Class DeclaredTypeCoercions

java.lang.Object
org.elasticsearch.xpack.esql.datasources.spi.DeclaredTypeCoercions

public final class DeclaredTypeCoercions extends Object
The single source of truth for declared-type coercion on external datasets: which (physical file type → declared type) pairs an external reader coerces at read time, how a decoded physical block becomes a declared-type block (castBlock(org.elasticsearch.compute.data.Block, org.elasticsearch.xpack.esql.core.type.DataType, org.elasticsearch.xpack.esql.core.type.DataType, org.elasticsearch.common.time.DateFormatter, org.elasticsearch.compute.data.BlockFactory, java.lang.String, org.elasticsearch.xpack.esql.datasources.spi.SkipWarnings)), and the one scalar conversion the string → date pair uses everywhere (parseDatetimeMillis(java.lang.String, org.elasticsearch.common.time.DateFormatter)).
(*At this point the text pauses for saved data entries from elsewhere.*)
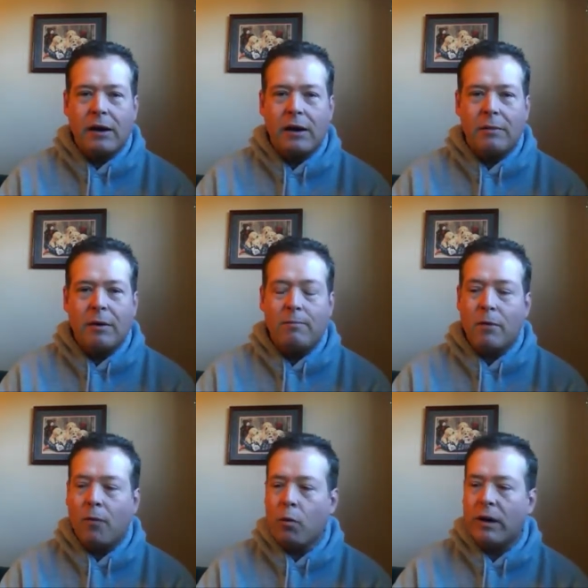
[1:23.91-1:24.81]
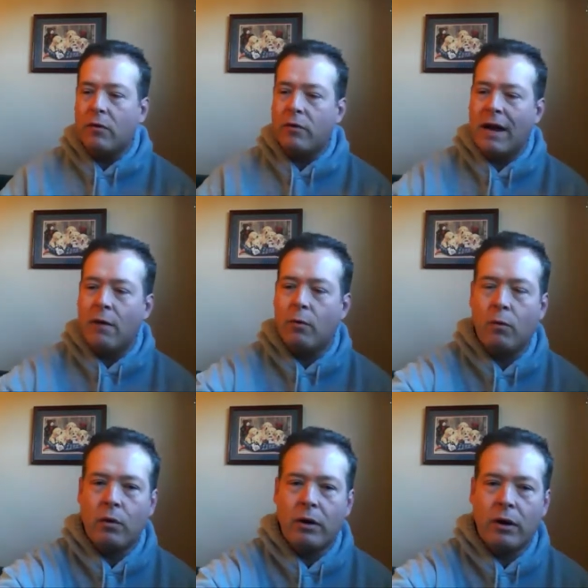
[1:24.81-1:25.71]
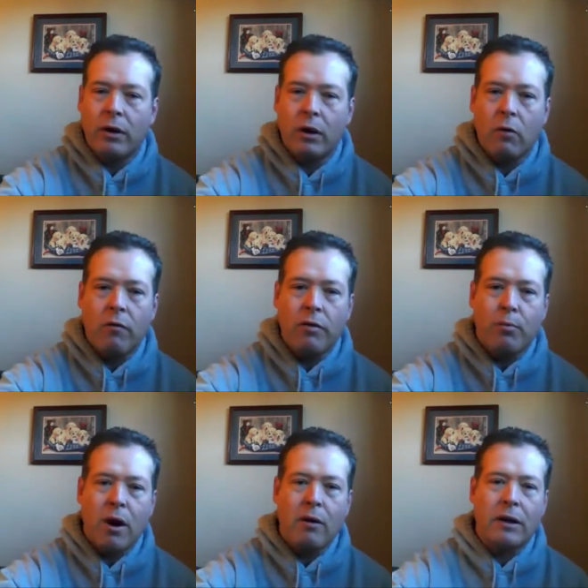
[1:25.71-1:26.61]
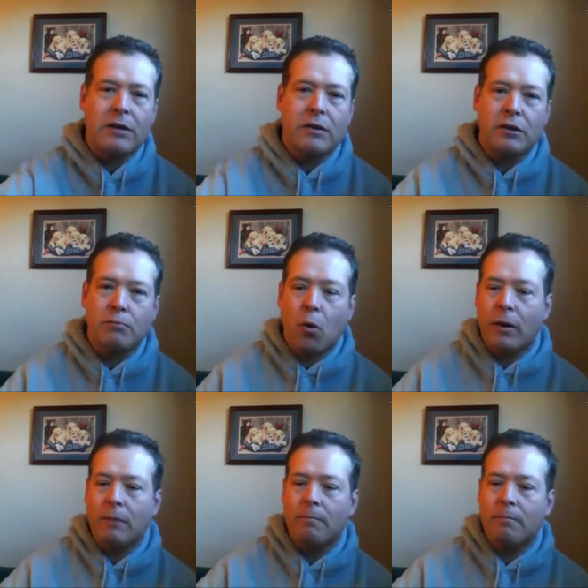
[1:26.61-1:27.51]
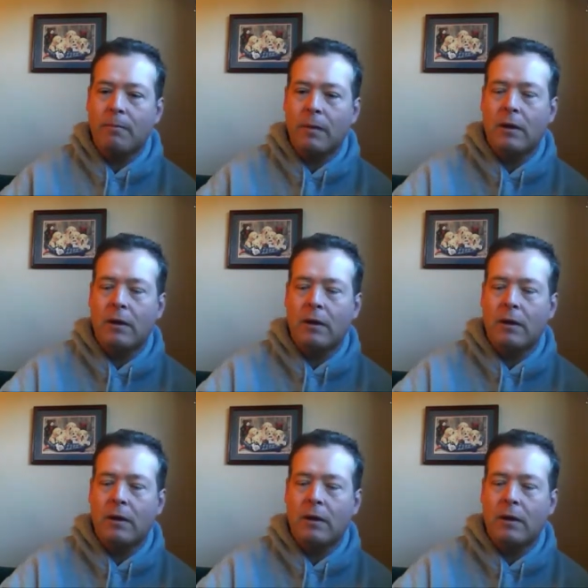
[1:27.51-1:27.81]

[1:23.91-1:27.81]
Uh, but before we do that, we want to go over the prayer list this morning.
The one concept: reading a file IS ingesting it

A dataset mapping may declare a column type that differs from the type physically in the file (Hive/Trino-style: the declaration is the table schema, readers coerce toward it). Reading a file value against a declared column is the same operation as indexing a document field against a mapping, so the coercion authority is the field mappers' lenient index-time coercion ("123"long, longdouble, stringdatetime via the column's declared format, …), not ES|QL's query-cast rules. Once a value has been coerced into the declared shape it is an ordinary ES|QL value and query-layer conversions (::, TO_*) apply downstream as usual.
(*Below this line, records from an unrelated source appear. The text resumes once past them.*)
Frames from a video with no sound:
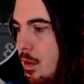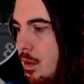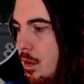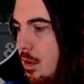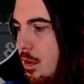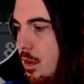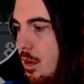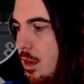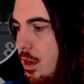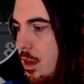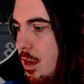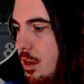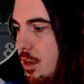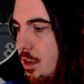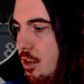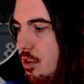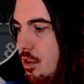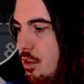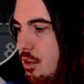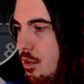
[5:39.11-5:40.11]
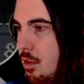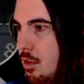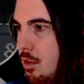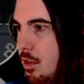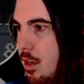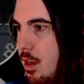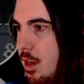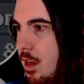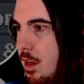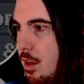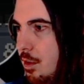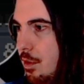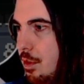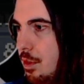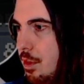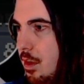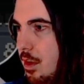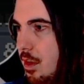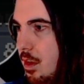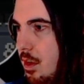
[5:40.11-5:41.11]
Food is pretty straightforward. You
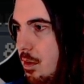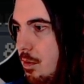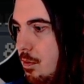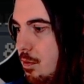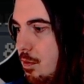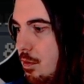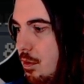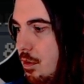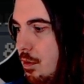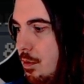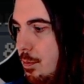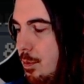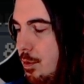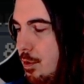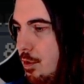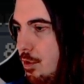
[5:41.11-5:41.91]
feed the mons food,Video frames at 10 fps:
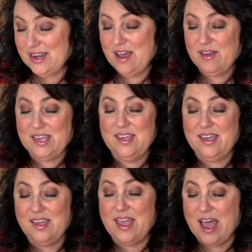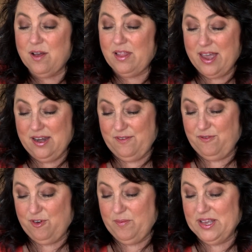Now, he outlined it
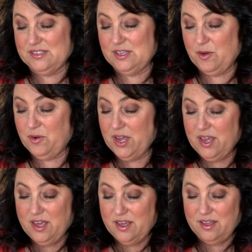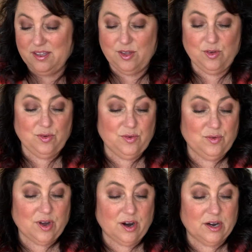for me. So,
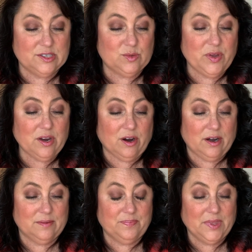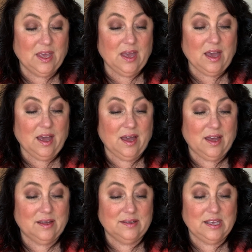you are a sweetheart.
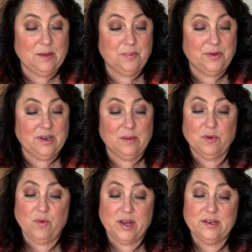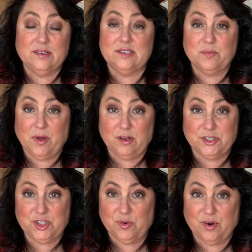He put number one, a small
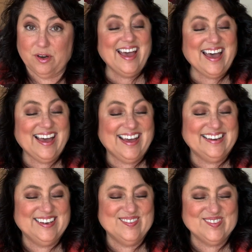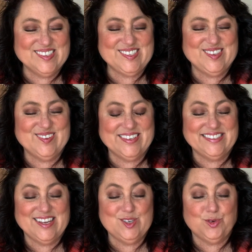shore. Number two
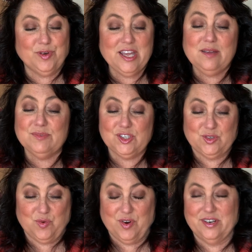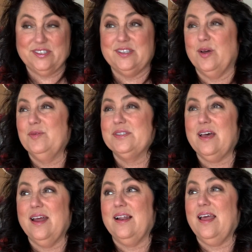is a dream shore. So it was
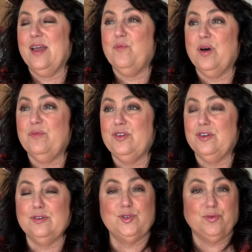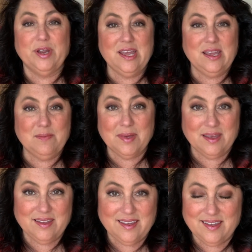kind of like, what would your dream
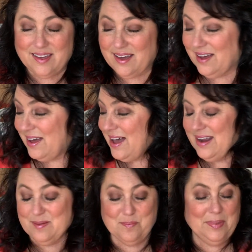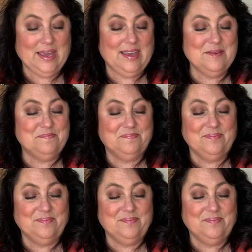item be?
What is coercible — the mapper coercion set

supports(org.elasticsearch.xpack.esql.core.type.DataType, org.elasticsearch.xpack.esql.core.type.DataType) follows what the field mappers accept at ingest, deviating on the safe (reject) side where a mapper is more permissive than a reader can be faithful to — the date mapper's default format also parses numeric and fractional tokens (epoch_millis halves a 1.5 token down to a truncated instant), while supports(DOUBLE, DATETIME) is deliberately false because a fractional value has no unambiguous epoch reading:
  • whole-number targets (integer/long): any numeric or string source, reusing the ES|QL :: cast engine (numericCoercer(org.elasticsearch.xpack.esql.core.type.DataType, org.elasticsearch.xpack.esql.core.type.DataType)) so a declared read is value-identical to an explicit ::long/::integer — numeric strings parse (fractional and scientific accepted), the result rounds (not truncates), out-of-range throws InvalidArgumentException. unsigned_long keeps its ::-faithful coerceToUnsignedLong(java.lang.Object) twin (truncates toward zero, matching ::unsigned_long); double parses with Double.parseDouble and returns the IEEE value as-is (NaN/Infinity pass through, matching the native columnar double read and CSV — an external read preserves the file's value; the mapper's finite-only rule is an index-time concern, not a read one);
  • string targets (keyword/text): any decodable scalar source — ingest stringifies the token (temporal sources render in the ISO form the default date format parses back; ip sources render as address text, never the encoded bytes). The source set is closed over exactly the types the readers can decode a block of (string, whole-number, double, boolean, temporal, ip) so a pair supports admits can never reach a value reader that has no arm for it;
  • boolean: string sources only, parsed strictly and case-insensitively (strictParseBoolean(java.lang.String): only true/false in any case; every other token fails loudly). This deliberately diverges from ::boolean, which maps a non-true token silently to false — a silent wrong answer this read must not introduce;
  • datetime: string sources parse via parseDatetimeMillis(java.lang.String, org.elasticsearch.common.time.DateFormatter) with the column's declared format (else the ISO default), whole-number sources reinterpret as epoch milliseconds (the epoch_millis half of the default date format);
  • date_nanos: string sources parse ISO, datetime sources widen millis→nanos (what an epoch-millis token ingests to in a date_nanos field; out-of-nanos-range instants fail per value). Plain whole numbers stay out — a raw long is ambiguous between a millis and a nanos payload;
  • ip: string sources only, parsed with the same underlying primitive the ip mapper delegates to (InetAddresses parse + the 16-byte doc-values encoding).
NULL/UNSUPPORTED physical columns support nothing (the readers cannot decode a value to coerce). An unsupported pair is rejected at resolution with an actionable error; there is no third state — a declared type that cannot be produced from the physical column must never silently read as null.

Where the conversion runs — same predicate, different timing

TODO: the columnar-vs-text classification this predicate pairs with (ExternalSourceResolver.FILE_TYPED_FORMATS) has a standing TODO to move onto the FormatReader SPI as a capability; if that happens, per-format coercion support belongs on the same capability surface.